With Disney's backing, a three-day reading of the entire updated screenplay took place in New York in October 2012 under Marshall's direction, with Nina Arianda as the Baker's Wife, Victoria Clark as Cinderella's Mother/Granny/Giant, James Corden as the Baker, Donna Murphy as the Witch, Christine Baranski as Cinderella's Stepmother, Tammy Blanchard as Florinda, Ivan Hernandez as the Wolf, Megan Hilty as Lucinda, Cheyenne Jackson as Rapunzel's Prince, Allison Janney as Jack's Mother, Anna Kendrick as Cinderella, Michael McGrath as Steward/Mysterious Man, Laura Osnes as Rapunzel, Taylor Trensch as Jack, Casey Whyland as Little Red Riding Hood, and Patrick Wilson as Cinderella's Prince. This reading convinced Walt Disney Studios president Sean Bailey to green-light the film despite ongoing concerns about the original musical's dark nature (which Disney executives had begun to understand since Marshall's original pitch). Disney (which self-finances all its films) provided only a relatively small production budget of $50 million (relative to other feature-length fantasy films on its development slate), in turn forcing both cast and crew to accept pay cuts to work on the film.
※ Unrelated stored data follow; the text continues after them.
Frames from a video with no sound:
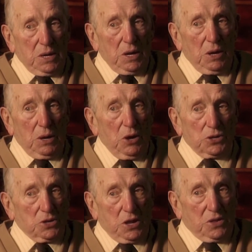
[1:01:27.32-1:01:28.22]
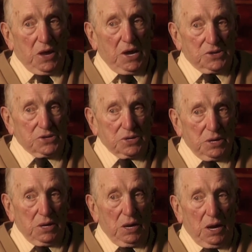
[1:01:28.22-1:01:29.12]
Other than that,
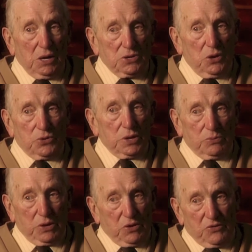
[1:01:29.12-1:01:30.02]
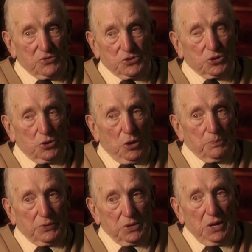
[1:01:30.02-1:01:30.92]
I don't think we could have stood
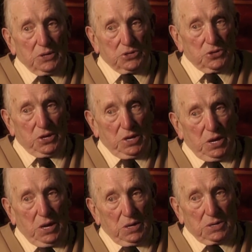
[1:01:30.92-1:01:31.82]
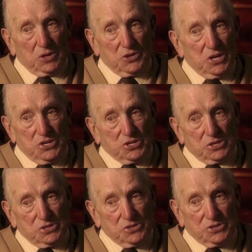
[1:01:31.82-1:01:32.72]
up to the
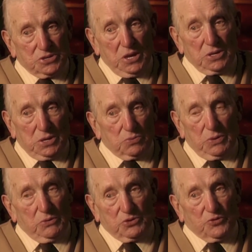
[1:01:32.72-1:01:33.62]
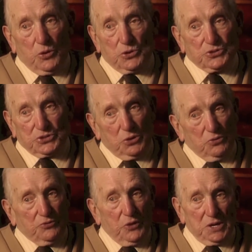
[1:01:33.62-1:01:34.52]
conditions that we was forced to
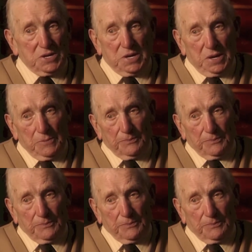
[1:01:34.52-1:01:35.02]
fight in.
Reports surfaced in January 2013 that Meryl Streep had been cast as the Witch. Streep had instituted a personal "no witch" rule after she turned 40 and was offered three witch roles, but ultimately broke the rule to do a Sondheim role again; she had been in the original production of Sondheim's The Frogs as a student at Yale University. During the same month, it was reported that Janney had been confirmed to join the film, but five months later, Tracey Ullman was cast as Jack's Mother instead.

In April 2013, Johnny Depp was in final negotiations to join the film. The Hollywood Reporter reported that to help make the film on such a tight budget, Depp agreed as a favor to Disney and to Marshall to a "boarding" arrangement, in which he would appear in a minor role for a fee of $1 million, instead of his typical fee of $20 million for a starring role. In May, Corden, who took part in the reading of the screenplay, was in talks to play the role of the Baker. On May 10, 2013, Disney confirmed the casting of Streep, Depp, and Corden as the Witch, the Big Bad Wolf, and the Baker, respectively. That same month, Emily Blunt and Christine Baranski were cast, respectively, as the Baker's Wife and Cinderella's Stepmother. Marshall later confirmed that Blunt was selected for her "warm[th]" and likeability to ensure the emotional impact of the sudden death of the Baker's Wife: "[T]hat's very important for that character because it's the heart of the piece and you really have to love her so when she's gone it should feel like a kick in the gut." After she was cast, Blunt discovered she was pregnant; her costume and choreography had to be adjusted accordingly. Her appearance during production seemed to befit the Baker's Wife; as she explained, "I feel like she would have eaten a lot of carbs working in the bakery."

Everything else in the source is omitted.